Prepare mastermix according to your sample amount ( except Taq and template)

(For 1X sample preparation)

  • dNTP 1 µL
  • Buffer 5 µL
  • MgCl2 3 µL
  • **Forward Primer 0,5 µL
  • **Reverse Primer 0,5 µL
  • Template -
  • Taq Polymerase 0,2 µL
  • dH2O 39,8 µL
  • TOTAL 50 µL

* You should add ingredients from largest amount to smallest amount.

* Before addition of primers and template you can do vortex.

** First you should pour ddH20 onto dried primers according to the amount written in the primer sheet then you should dilute (1:10 ) it in to new eppendorf(10 ml primer+ 90 ml ddH20)

Pour your samples into PCR tubes and add template that you pick from the petri with toothpick or tip and finally add taq polymerase. Then place your samples into the PCR machine and do regular PCR.

PCR Purification:

We used the protocol provided with the Qiagen kit .

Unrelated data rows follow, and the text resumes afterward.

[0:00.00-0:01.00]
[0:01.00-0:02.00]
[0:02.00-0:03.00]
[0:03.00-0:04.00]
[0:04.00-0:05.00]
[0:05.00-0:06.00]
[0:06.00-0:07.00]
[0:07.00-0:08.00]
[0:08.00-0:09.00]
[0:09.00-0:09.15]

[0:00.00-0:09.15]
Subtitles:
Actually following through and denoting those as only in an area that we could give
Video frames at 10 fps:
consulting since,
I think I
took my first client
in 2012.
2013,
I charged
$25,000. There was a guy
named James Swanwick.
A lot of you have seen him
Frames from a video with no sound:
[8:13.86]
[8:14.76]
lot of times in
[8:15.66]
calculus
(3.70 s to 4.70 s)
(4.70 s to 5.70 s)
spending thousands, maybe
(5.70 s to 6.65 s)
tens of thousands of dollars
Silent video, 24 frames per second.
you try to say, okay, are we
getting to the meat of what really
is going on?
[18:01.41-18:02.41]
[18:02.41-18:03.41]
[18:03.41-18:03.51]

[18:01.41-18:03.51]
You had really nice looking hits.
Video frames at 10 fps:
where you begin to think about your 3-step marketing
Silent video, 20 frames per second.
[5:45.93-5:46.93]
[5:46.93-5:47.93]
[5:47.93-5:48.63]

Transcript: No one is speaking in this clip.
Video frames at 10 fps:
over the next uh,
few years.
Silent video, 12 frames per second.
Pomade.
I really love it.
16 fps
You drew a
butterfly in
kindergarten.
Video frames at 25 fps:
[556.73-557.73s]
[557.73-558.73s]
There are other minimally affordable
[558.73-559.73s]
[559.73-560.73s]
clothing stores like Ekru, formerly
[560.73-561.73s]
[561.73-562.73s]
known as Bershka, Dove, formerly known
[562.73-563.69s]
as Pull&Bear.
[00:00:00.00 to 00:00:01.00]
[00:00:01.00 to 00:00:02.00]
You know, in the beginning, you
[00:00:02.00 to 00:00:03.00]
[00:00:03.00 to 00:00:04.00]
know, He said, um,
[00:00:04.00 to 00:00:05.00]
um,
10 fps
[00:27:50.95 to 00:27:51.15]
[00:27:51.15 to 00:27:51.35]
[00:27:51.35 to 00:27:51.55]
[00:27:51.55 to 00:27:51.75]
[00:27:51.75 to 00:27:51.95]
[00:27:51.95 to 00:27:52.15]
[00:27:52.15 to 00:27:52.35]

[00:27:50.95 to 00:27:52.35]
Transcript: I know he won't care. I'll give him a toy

  • 3 volumes of Buffer QG is added to 1 volume of the PCR sample and mixed by vortexing.
  • 1 volume of the INITIAL sample volume of isopropanol is added to the sample and mix.
  • Place a QIAquick spin column in a provided 2 ml collection tube. Apply the sample to the QIAquick column with the pipette and centrifuge for 30–60 s.Discard flow-through. Place the QIAquick column back into the same tube
  • Add 0.75 ml Buffer PE to the QIAquick column with the pipette and centrifuge for 30–60 s. Discard flow-through and place the QIAquick column back in the same tube.
  • Centrifuge the column for an additional 1 min.
  • Label the top of clean 1.7 ml microcentrifuge tube(s) with the name of your sample(s). Transfer QIAquick column(s) to the tube(s).
  • To elute DNA, add 50 µl Buffer EB (10 mM Tris•Cl, pH 8.5) to the center of the QIAquick membrane. Let it stand for 1 min and centrifuge the column for 1 min.